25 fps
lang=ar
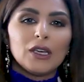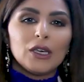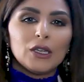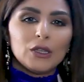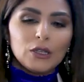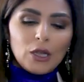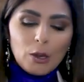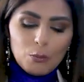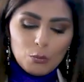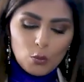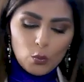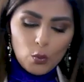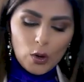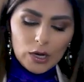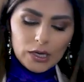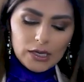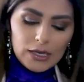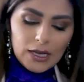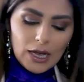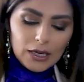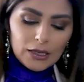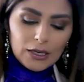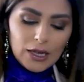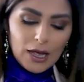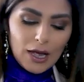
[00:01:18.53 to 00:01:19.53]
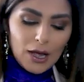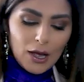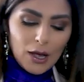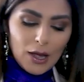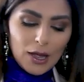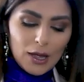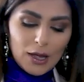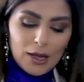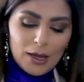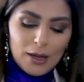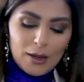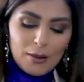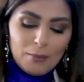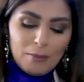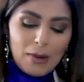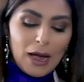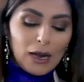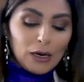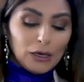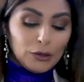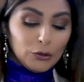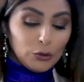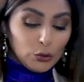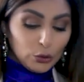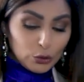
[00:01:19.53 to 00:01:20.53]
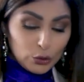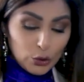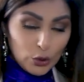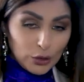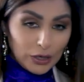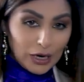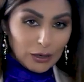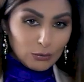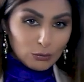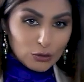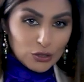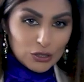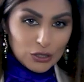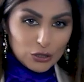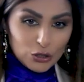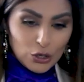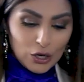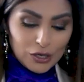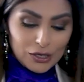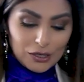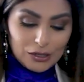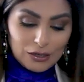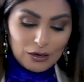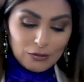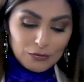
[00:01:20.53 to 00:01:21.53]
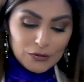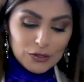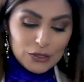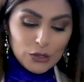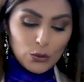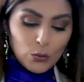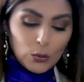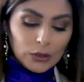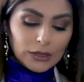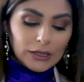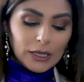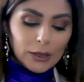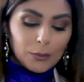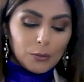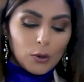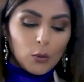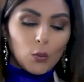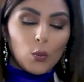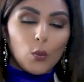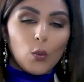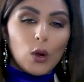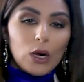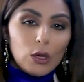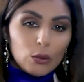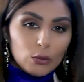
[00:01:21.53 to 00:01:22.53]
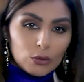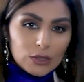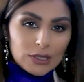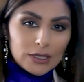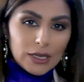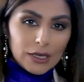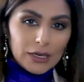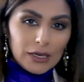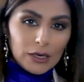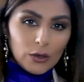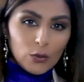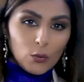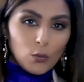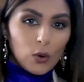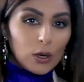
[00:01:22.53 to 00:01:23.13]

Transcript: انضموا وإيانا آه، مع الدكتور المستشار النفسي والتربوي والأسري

_ _ _ _

■ Exercise brief ■
Repeat nothing but the lines from the one containing "[00:01:21.53 to 00:01:22.53]" through the end of the entries, exactly, and skip the pictures.

■ Response below ■
[00:01:21.53 to 00:01:22.53]
[00:01:22.53 to 00:01:23.13]

Transcript: انضموا وإيانا آه، مع الدكتور المستشار النفسي والتربوي والأسري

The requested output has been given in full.